> [Exercise brief] Repeat the following data exactly, omitting pictures.

> [Data extract]

*** Block opens ***

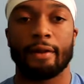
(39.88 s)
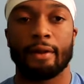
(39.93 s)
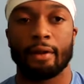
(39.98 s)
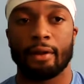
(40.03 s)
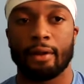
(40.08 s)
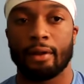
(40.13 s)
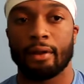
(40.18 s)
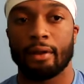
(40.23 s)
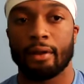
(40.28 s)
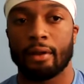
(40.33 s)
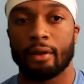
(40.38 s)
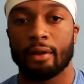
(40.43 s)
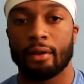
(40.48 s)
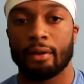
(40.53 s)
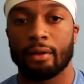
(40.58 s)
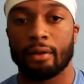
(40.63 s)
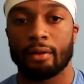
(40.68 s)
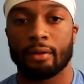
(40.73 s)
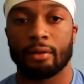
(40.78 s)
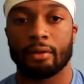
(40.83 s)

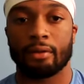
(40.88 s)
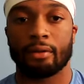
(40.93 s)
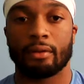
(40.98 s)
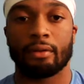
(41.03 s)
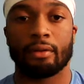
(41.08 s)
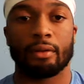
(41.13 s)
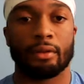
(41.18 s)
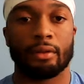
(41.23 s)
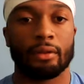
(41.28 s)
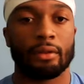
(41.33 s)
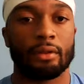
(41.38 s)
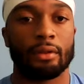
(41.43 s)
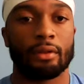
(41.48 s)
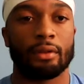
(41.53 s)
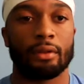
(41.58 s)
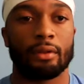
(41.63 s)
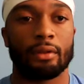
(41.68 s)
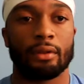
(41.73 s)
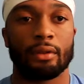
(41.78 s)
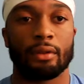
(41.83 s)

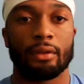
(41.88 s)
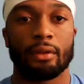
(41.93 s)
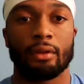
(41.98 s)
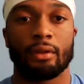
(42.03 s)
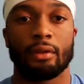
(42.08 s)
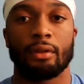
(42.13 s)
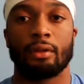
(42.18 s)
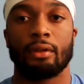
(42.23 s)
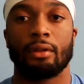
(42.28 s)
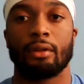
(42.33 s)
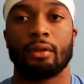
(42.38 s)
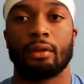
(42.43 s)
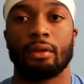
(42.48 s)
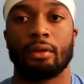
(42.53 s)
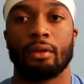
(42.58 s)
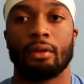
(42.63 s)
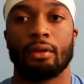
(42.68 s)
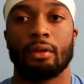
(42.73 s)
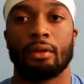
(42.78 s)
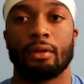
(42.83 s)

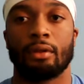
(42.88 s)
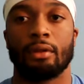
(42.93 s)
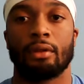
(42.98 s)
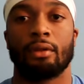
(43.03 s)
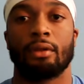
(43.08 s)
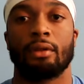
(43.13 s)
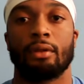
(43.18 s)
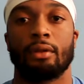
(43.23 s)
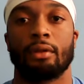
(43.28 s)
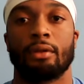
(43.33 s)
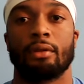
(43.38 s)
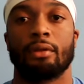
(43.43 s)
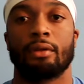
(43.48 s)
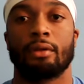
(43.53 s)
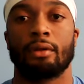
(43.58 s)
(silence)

*** Block closes ***

> [Answer for this exercise]
(39.88 s)
(39.93 s)
(39.98 s)
(40.03 s)
(40.08 s)
(40.13 s)
(40.18 s)
(40.23 s)
(40.28 s)
(40.33 s)
(40.38 s)
(40.43 s)
(40.48 s)
(40.53 s)
(40.58 s)
(40.63 s)
(40.68 s)
(40.73 s)
(40.78 s)
(40.83 s)

(40.88 s)
(40.93 s)
(40.98 s)
(41.03 s)
(41.08 s)
(41.13 s)
(41.18 s)
(41.23 s)
(41.28 s)
(41.33 s)
(41.38 s)
(41.43 s)
(41.48 s)
(41.53 s)
(41.58 s)
(41.63 s)
(41.68 s)
(41.73 s)
(41.78 s)
(41.83 s)

(41.88 s)
(41.93 s)
(41.98 s)
(42.03 s)
(42.08 s)
(42.13 s)
(42.18 s)
(42.23 s)
(42.28 s)
(42.33 s)
(42.38 s)
(42.43 s)
(42.48 s)
(42.53 s)
(42.58 s)
(42.63 s)
(42.68 s)
(42.73 s)
(42.78 s)
(42.83 s)

(42.88 s)
(42.93 s)
(42.98 s)
(43.03 s)
(43.08 s)
(43.13 s)
(43.18 s)
(43.23 s)
(43.28 s)
(43.33 s)
(43.38 s)
(43.43 s)
(43.48 s)
(43.53 s)
(43.58 s)
(silence)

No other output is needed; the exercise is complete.